Kohaku winced at my words removing his hand from mine, "Rin, can no other make you happy? Can you never imagine a life with someone who actually wants to give you the things you crave?"

I turned my body from him placing my hands over my beating heart, what was he saying? "Kohaku I'm not sure what you're implying", I whispered.

A laugh erupted from his chest, "Nothing at all! I just want your happiness Rin. That is all I want." I turned back around giving him a nod trying to shake the feeling that he was talking about himself. We both began to gather up our fruit and fish in silence, we walked quietly back to my hut not reaching it until the sun was setting. I couldn't help but look at him differently for a moment, was he trying to insinuate that he could give me these things he presumed I wanted? He has spent three months doing everything possible to try and keep me happy and preoccupied. He has pulled me from chores, and even gone as far as doing them for me so I didn't have to, so that I could relax. We have grown so close over these months, and I depend on him to keep me going, but maybe in that time without my ever knowing it more had grown between us than I realized. I shook my head at this thought, that couldn't be true, because deep down I knew only Sesshomaru could ever truly hold my heart in his hands.

"Well, this is your stop Rin." Kohaku smiled, and I felt so many confusing emotions.

"Kohaku, what is it you meant by the things I crave?"

He bashfully put his head down, "Well I just mean that I know what you want from Lord Sesshomaru is love, and acceptance. You want him to want to live his life by your side, and give you children even. Isn't that so, Rin?" I looked away unwilling to answer those questions out loud. He chuckled, "Of course it is and that's okay, you have loved him since your were a little girl, he is your savior after all. I could never pretend to understand what you see in him though, he is cold and calculated, and he despises our kind. So those things you crave from him, why could they not be given to you by someone else if he is unable? Someone who wants those things from you in return? Sesshomaru turned you away, and he left you here alone again. I just wonder what is it you plan to do, be alone forever? Because I could not imagine that life for you Rin." I felt tears threatening to fall from my eyes and my knees shaking, because that was exactly the only thing I planned to do. Without him I have no will to go on, even if Sesshomaru hated me I could never give my heart to another. It is his for all eternity.

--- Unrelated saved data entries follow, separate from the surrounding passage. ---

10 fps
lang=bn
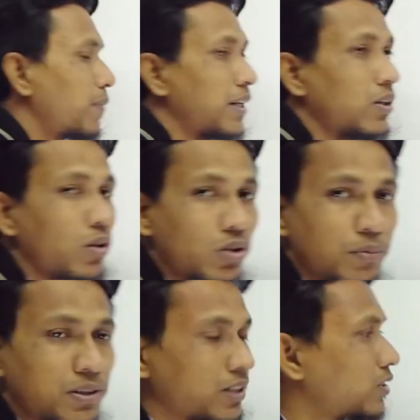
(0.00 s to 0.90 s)
বেগটা কত
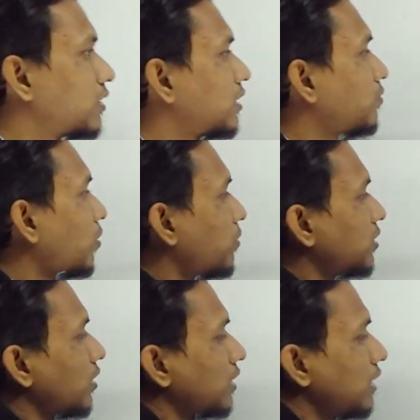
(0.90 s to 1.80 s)
হবে সেটা হচ্ছে কি ফর্মুলা
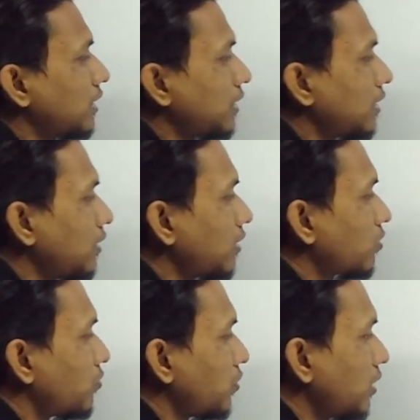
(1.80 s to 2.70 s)
ছিল কি ই
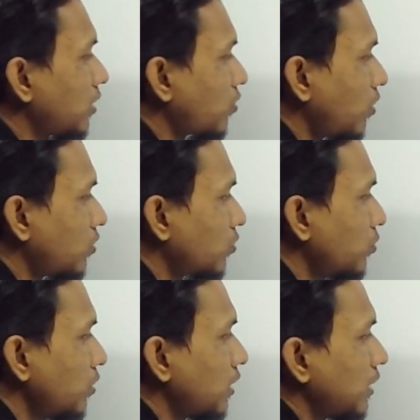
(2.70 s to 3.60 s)
ভি ইকুয়াল টু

I stepped towards Kohaku wrapping my arms around him, his body tensed and his heart beat fast. "What is it you're doing Rin?" He croaked. I held on to him tightly, "Kohaku I have not meant to torture you." He relaxed and wrapped his arms around me as well, "I will always be here for you Rin. Spending time with you is not torture, there's nothing I would rather be doing. Even if you cannot let him go, I will stay by your side if you want me there." I felt an overwhelming guilt from being in this position with Kohaku, even though I had no reason to feel this since Sesshomaru had turned me away, but I couldn't help it.

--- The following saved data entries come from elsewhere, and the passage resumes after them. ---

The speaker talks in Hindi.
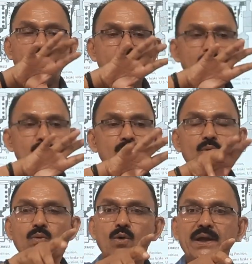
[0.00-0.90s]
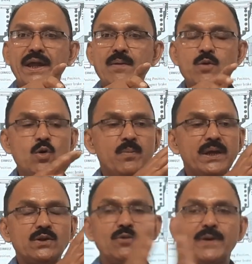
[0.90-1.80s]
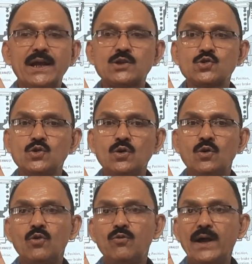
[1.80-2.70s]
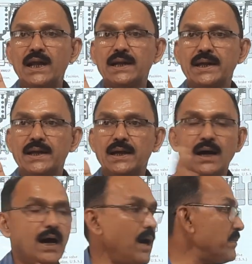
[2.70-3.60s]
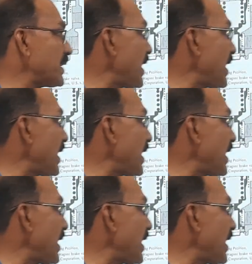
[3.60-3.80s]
और वो केम घूमी तो ब्रेक्सू फैल गए अब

I let go of Kohaku pulling myself away swiftly, "Thank you for your friendship Kohaku, without it I truly would be lost. Have a good night, and I will see you tomorrow." He nodded, turning his back to me and walking away. Before today I had never suspected Kohaku thought of me as anything other than a dear friend, but now I was sure that he must love me, because he looked at me the way I looked at Lord Sesshomaru, and that broke my heart.